The University of Pennsylvania and developer Jonathan Weiss sought zoning relief Wednesday afternoon for a proposed five-story, 122-unit, market-rate student housing development at 40th and Pine, where a historic mansion currently sits waiting for news of its fate.
The relief—the developer is seeking six variances, in all—are being opposed by a group of residents of the surrounding neighborhood. The Zoning Board of Adjustment had scheduled 1 ¾ hours for Wednesday’s hearing. Penn argued its case first, and Paul Boni, the attorney for the opposition, was unable to bring all his witnesses in the remaining time. The hearing failed to conclude, and another hearing, presumably the last, will be scheduled by the ZBA.
Testifying on behalf of the University Wednesday afternoon were Paul Sehnert, Penn’s director or real estate development, and Harris Steinberg, executive director of PennPraxis, which is PlanPhilly’s parent organization and the “applied research arm” of Penn’s School of Design. Both witnesses were called by Matt McClure, of Ballard Spahr, who is representing the university in the case.
Under McClure’s direction, Sehnert described the market conditions in the neighborhood as ripe for more student housing. Sehnert said the vast majority of buildings in the surrounding area are renter-occupied, and that the building in question is an out-of-use eyesore. He said that market-rate student housing is the “highest and best use” of the parcel.
“[Penn] bought this property because it was a vacant, blighted, former nursing home that was quite an objectionable presence in the neighborhood,” Sehnert said. “… When we bought it, the idea was to help address and improve the area.”
Harris Steinberg said that the project proposal is “sympathetic and not out of context” with the scale and use of surrounding parcels. He acknowledged that the stretch of 40th Street the parcel sits on is a “significant public transportation corridor,” and said that the developer’s plan to provide no parking spaces is “a smart move from a planning perspective.” He also said that it is not necessarily inappropriate to treat corner lots, such as the lot in question, differently from mid-block lots.
McClure also called Ed Halligan, president of Spruce Hill Community Association, who testified to the Association’s support of the project proposal.
In a statement before calling his own witnesses, Paul Boni said that while he respects the University of Pennsylvania and their expert witnesses, “they also have to comply with the law, in this case the zoning law.” Boni asked the zoning board to rule in the appellants’ favor on the basis that Penn had failed to make the case that the parcel has no value unless the zoning relief is granted.
“All they’ve shown is that they haven’t been able to do what they wanted to do,” Boni said.

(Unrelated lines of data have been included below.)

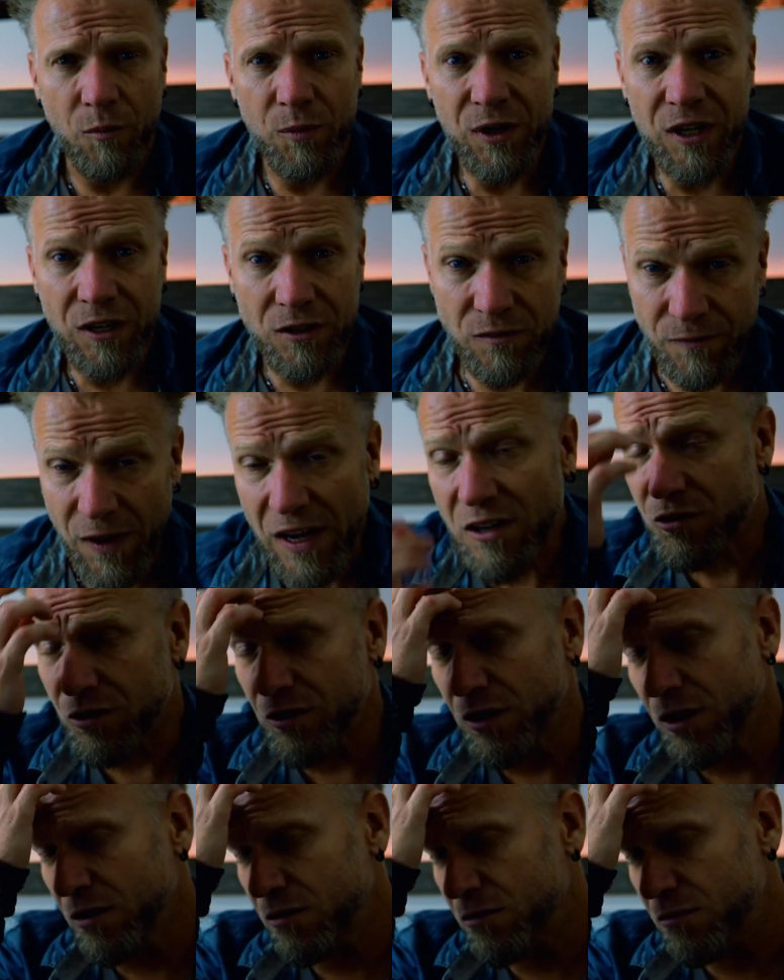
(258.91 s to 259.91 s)
Because
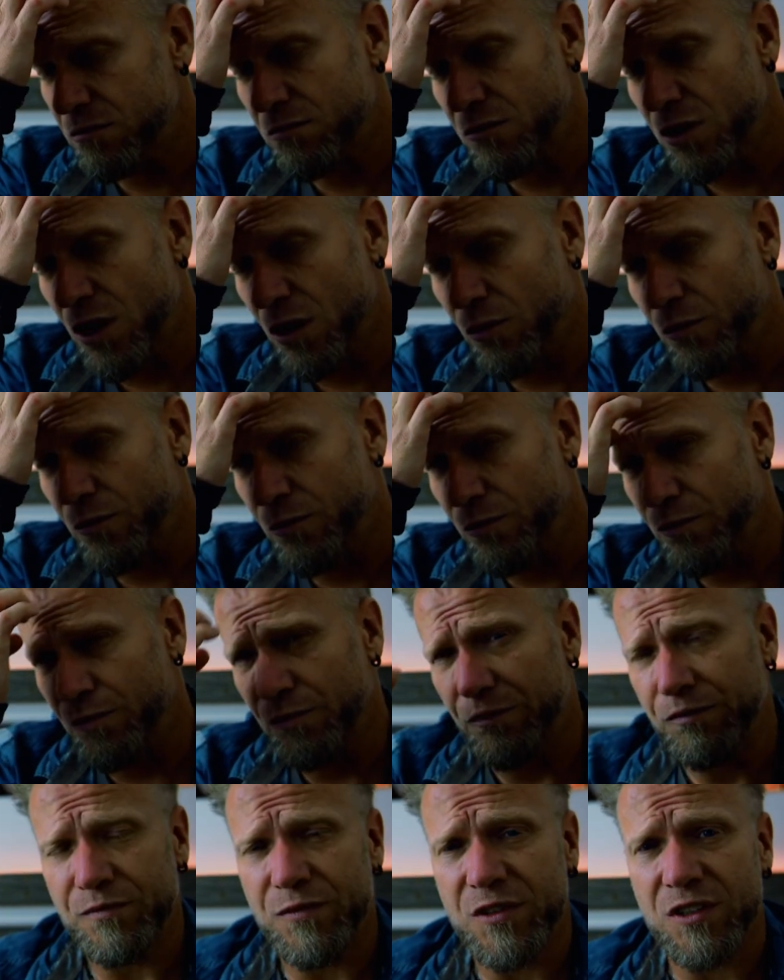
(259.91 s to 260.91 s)
eventually, you know,
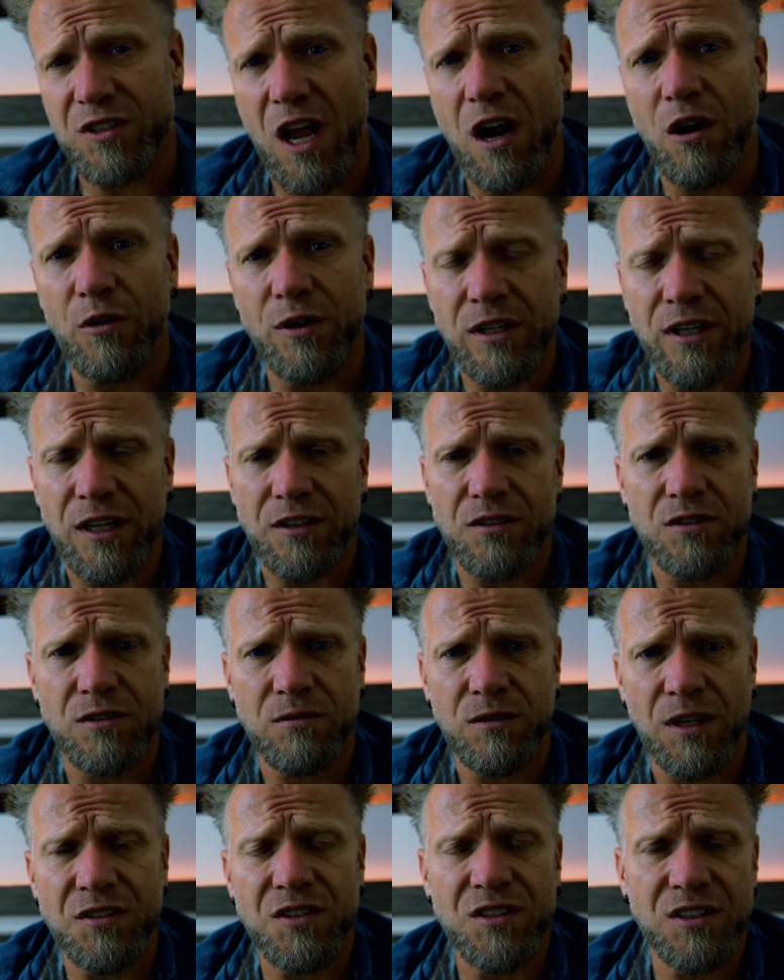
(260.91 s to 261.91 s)
staring gets
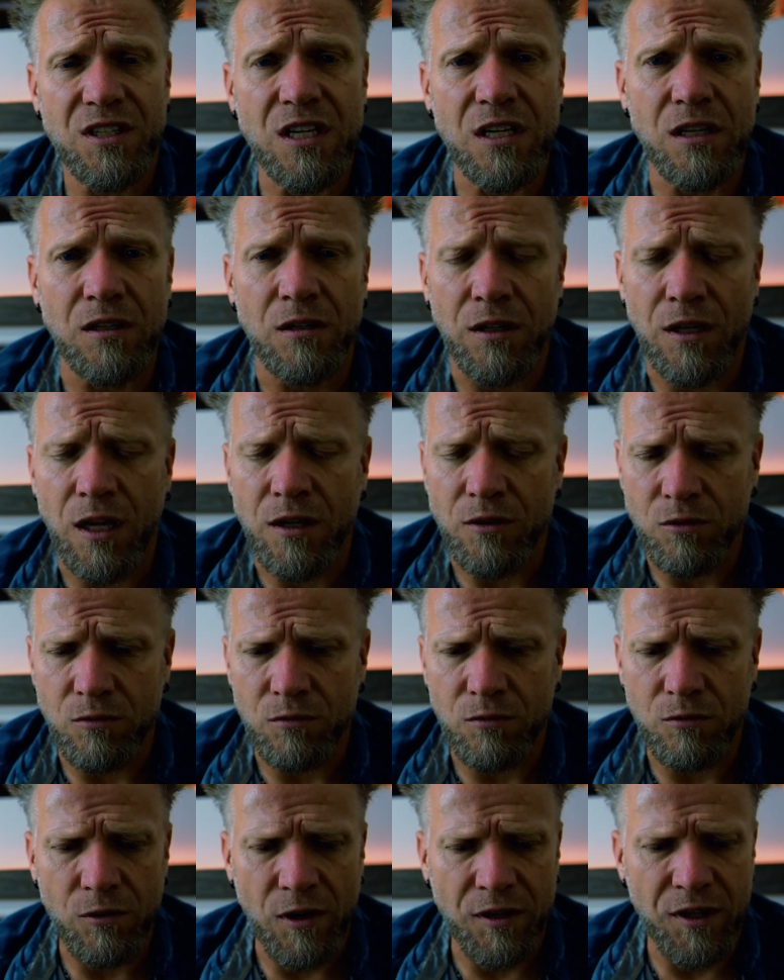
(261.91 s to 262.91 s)
seen, and
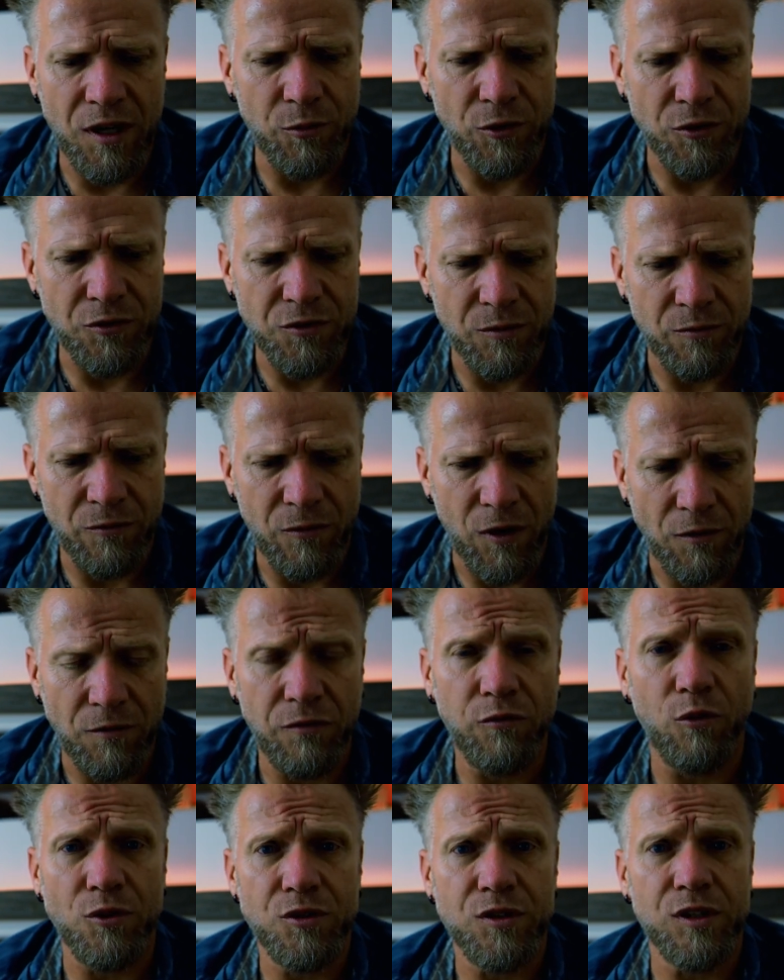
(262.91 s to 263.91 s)
then you end up with some
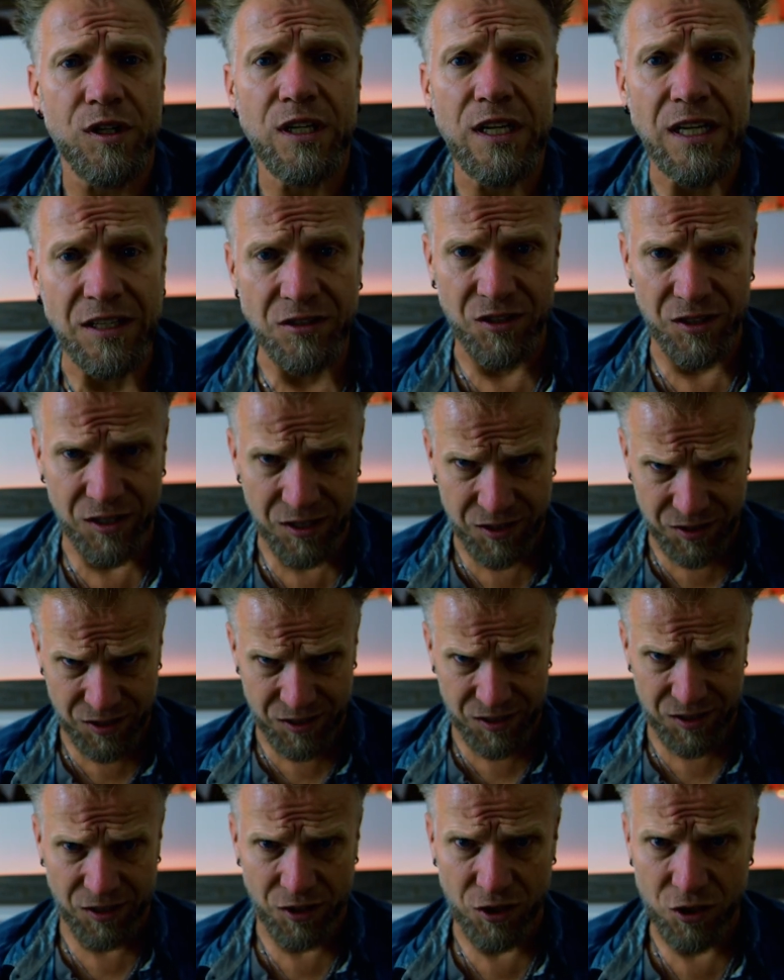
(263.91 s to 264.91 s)
unfortunate
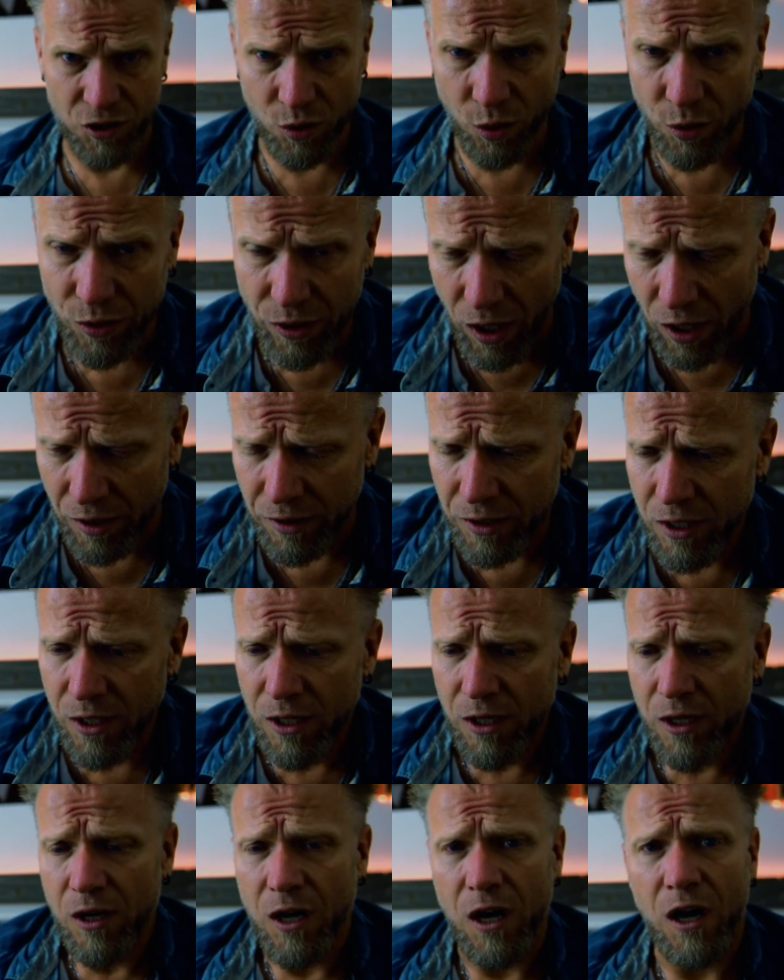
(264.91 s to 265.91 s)
instances in the schoolyard,
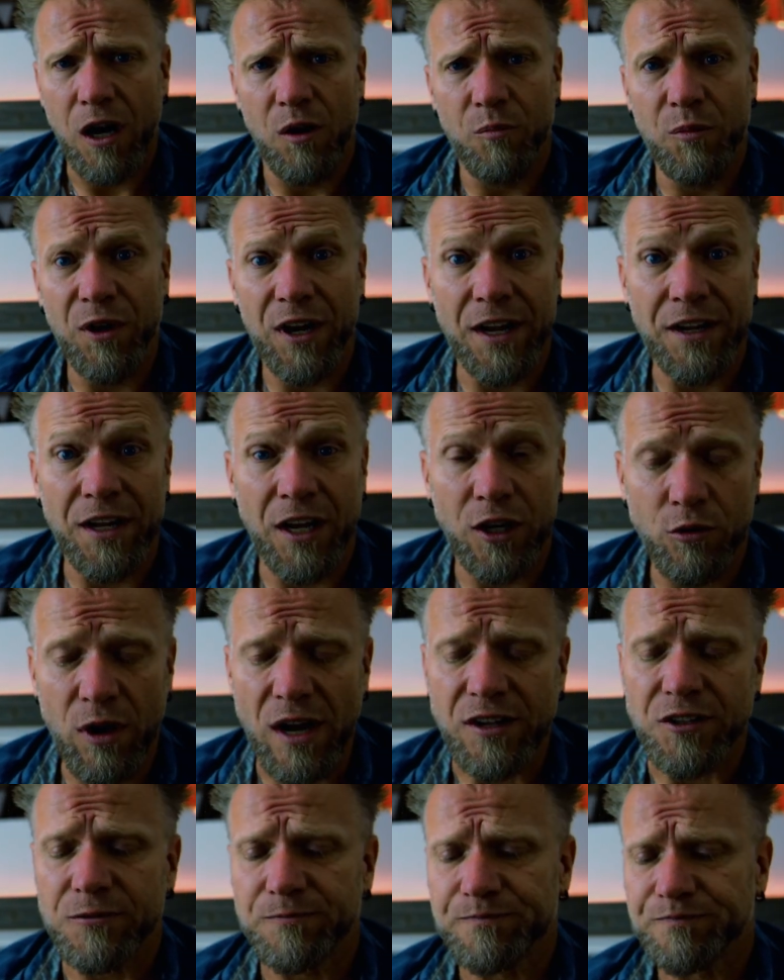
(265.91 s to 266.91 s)
but I
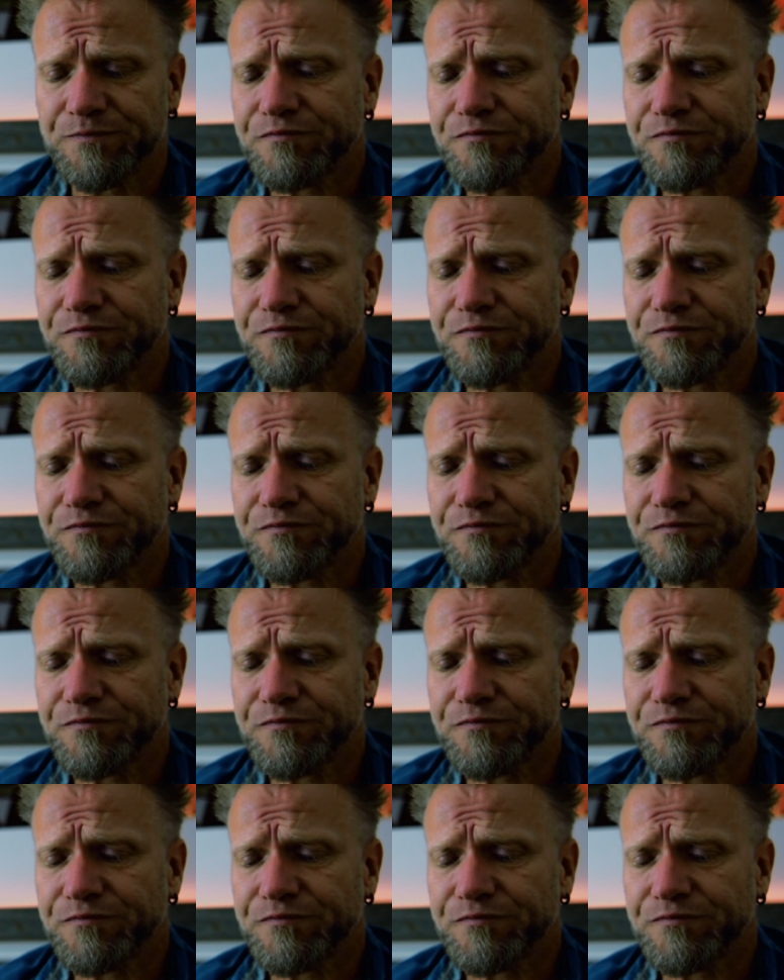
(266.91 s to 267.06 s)
digress.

The historic property, which Penn purchased in 2003, has been the subject of a series of earlier proposals. One proposal, from 2007, would have restored the mansion and constructed an 11-story, extended-stay hotel on the lot. Another proposal last year, from current developer Jonathan Weiss, also would have restored the mansion while building a 7-story student-housing complex behind it. Both proposals met resistance and were eventually defeated.

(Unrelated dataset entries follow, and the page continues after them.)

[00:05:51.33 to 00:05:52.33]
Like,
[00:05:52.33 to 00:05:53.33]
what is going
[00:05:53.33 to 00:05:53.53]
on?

At Wednesday’s hearing, Boni argued that the property is viable even without demolition, and that Penn hadn’t exhausted all possibilities—including sale—of the lot, for which it paid $1.749 million.
“You’re not allowed to create your own hardship,” Boni said, “which is what they did by purchasing this property.”
Boni called two witnesses of his own, an architect and a developer, who testified to the feasibility of developing the property without zoning relief—or with lesser relief than requested. On cross examination, Matt McClure questioned the thoroughness of the witnesses’ review of the property, particularly the opposition proposals for its redevelopment have met from nearby residents.
The building is zoned R5-A, and is being considered under the old zoning code. Penn is seeking variances for the number of units and stories, the height, parking requirements, and rear- and side-yard sizes. The Planning Commission voted last month to support the zoning relief.
The battle over the historic mansion is being waged on two fronts. Paul Boni is also representing a group of residents appealing a Historical Commission decision to permit the mansion’s demolition; a hearing in that case before the Board of L&I Review also failed to conclude last week. Boni said that a special, full-day hearing at the L&I review board has been scheduled for 10 a.m. on Thursday, November 1st.
Despite its inconclusiveness, Boni said he felt Wednesday’s hearing was good for the protestants’ case.
“We had a plan to effectively cross-examine their witnesses and put forth our own case,” Boni said, “and I think we accomplished that.”